Category 1 - People who can't navigate travel on the bus or train, even if it's accessible, because of a disability.
This category includes people who are unable, due to a mental or physical impairment (including a vision impairment), to board, ride, or disembark from an accessible bus or train without assistance. For example:
- People with cognitive disabilities, if they do not know where to get off the bus or how to go to their destination from the bus stop.
- People who are blind or who have low vision, if they don't have the travel skills needed to navigate the route to their destination.
- A person with a visual impairment that allows him/her to see well enough to travel independently during the daytime but not at night.
Category 2 - People who need an accessible bus or train.
This category includes people who use wheelchairs and other people with disabilities who can use an accessible vehicle but who want to travel on a route that is still inaccessible (not served by accessible buses or accessible trains and key rail stations).
Category 3 - People who have a specific disability-related condition.

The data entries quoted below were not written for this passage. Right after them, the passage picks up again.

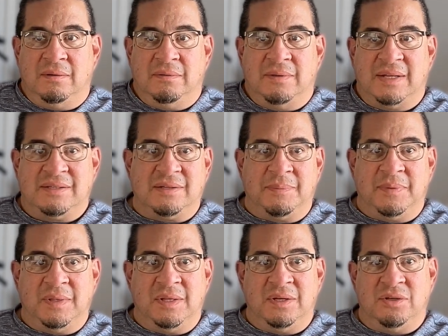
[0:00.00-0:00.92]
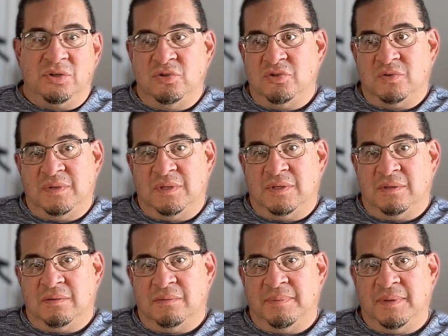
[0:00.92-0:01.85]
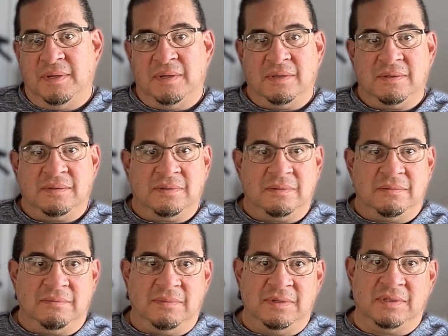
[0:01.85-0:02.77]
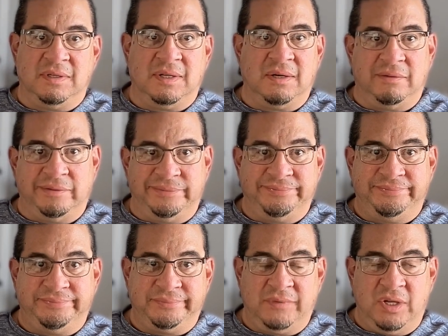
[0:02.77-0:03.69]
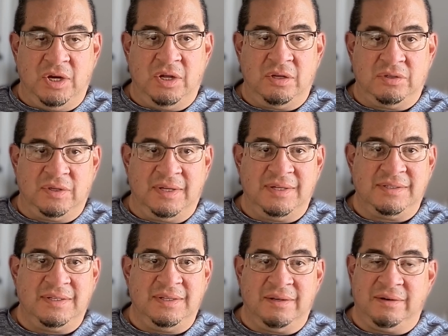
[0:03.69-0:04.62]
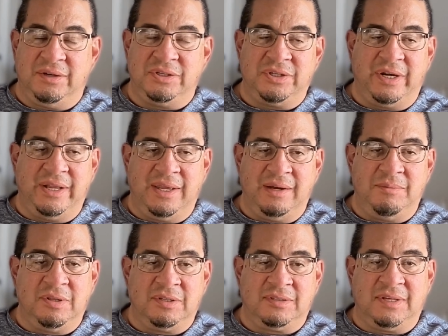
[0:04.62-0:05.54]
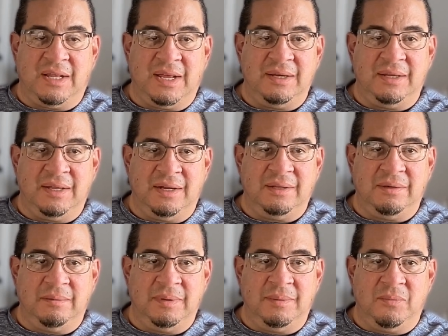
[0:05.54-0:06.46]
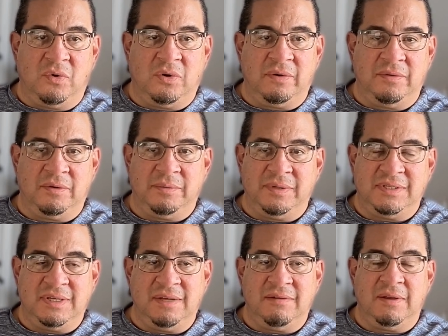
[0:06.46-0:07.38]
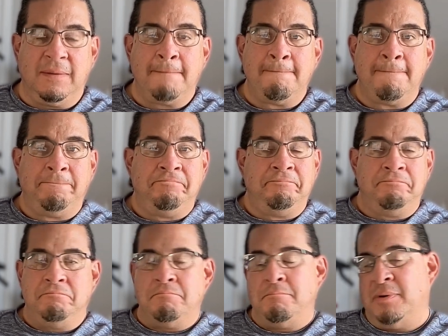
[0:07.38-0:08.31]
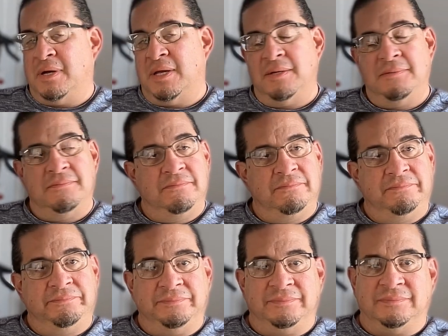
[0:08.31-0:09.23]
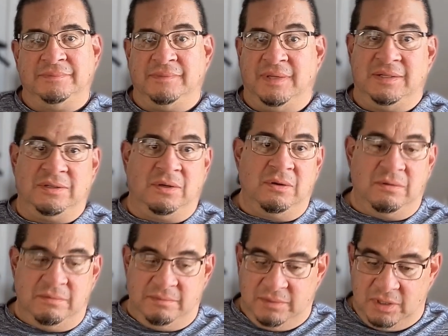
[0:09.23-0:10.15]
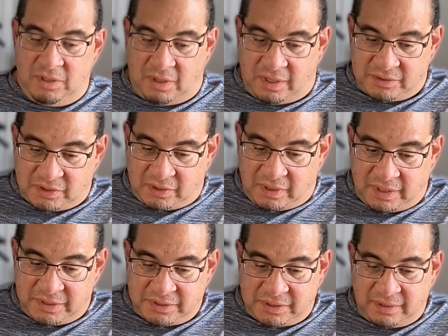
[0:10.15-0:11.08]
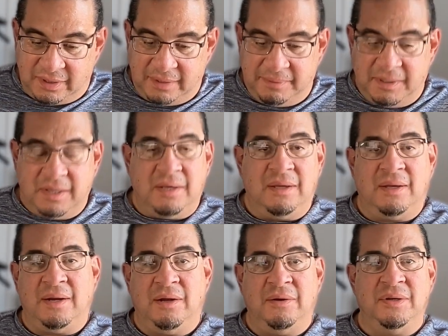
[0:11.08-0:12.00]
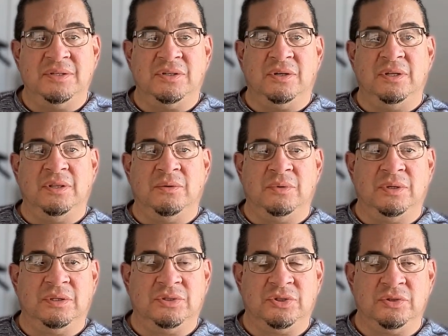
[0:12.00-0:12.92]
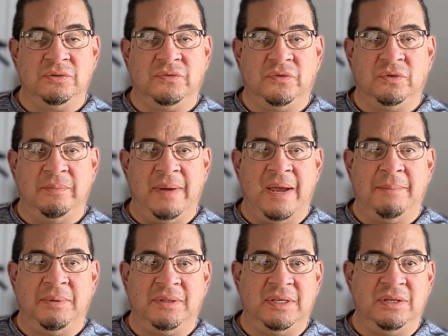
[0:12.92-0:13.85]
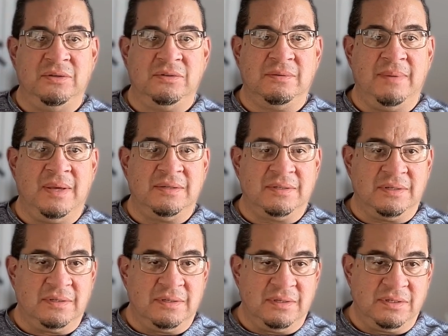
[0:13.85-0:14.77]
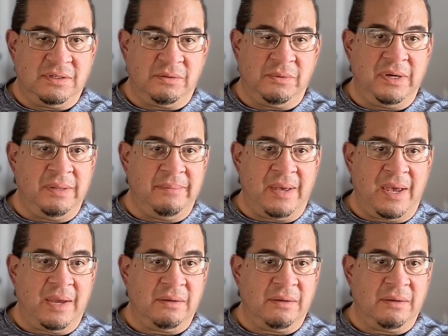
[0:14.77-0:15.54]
That's something that Deuce will do because he's little. So let's see. They're going to try to get him in the slot and get a little bit more of the receiving. But let's hope. Also Hunter Limpy. I know he's only the real true fullback, but they use him as a running back.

This category includes people who have a specific disability-related condition that prevents them from traveling to a boarding location or from a disembarking location. Environmental barriers (distance, terrain, weather) or architectural barriers not under control of the transit agency (such as lack of curb ramps) that prevent an individual from traveling to or from the boarding or disembarking locations may form the basis for eligibility. For example:
- A person who uses a wheelchair may be able to negotiate a trip to the bus stop up a moderately sloped hill on a summer day, but not in the winter after a heavy snowfall.
- A person may be eligible if architectural barriers present safety hazards on the only route to the train station or bus stop.
- A person who walks with a cane and would need to travel 3/4 mile to the bus route, but she cannot walk that great a distance.
- People with disabilities that affect them very differently over time, such as multiple sclerosis. During some periods, they are able to go to the bus stop or train station. During other periods, they are not able to do so.
All three categories include people who may be able to ride fixed-route transit for some, but not all of their trips.
The Americans with Disabilities Act (ADA) requires transit agencies to provide paratransit services to people with disabilities who cannot use the fixed route bus or rail service. In general, paratransit service must be provided within 3/4 of a mile of a bus route or rail station, at the same hours and days, for no more than twice the regular fixed route fare. The ADA further requires that paratransit rides be provided to all eligible riders if requested any time the previous day, within an hour of the requested time.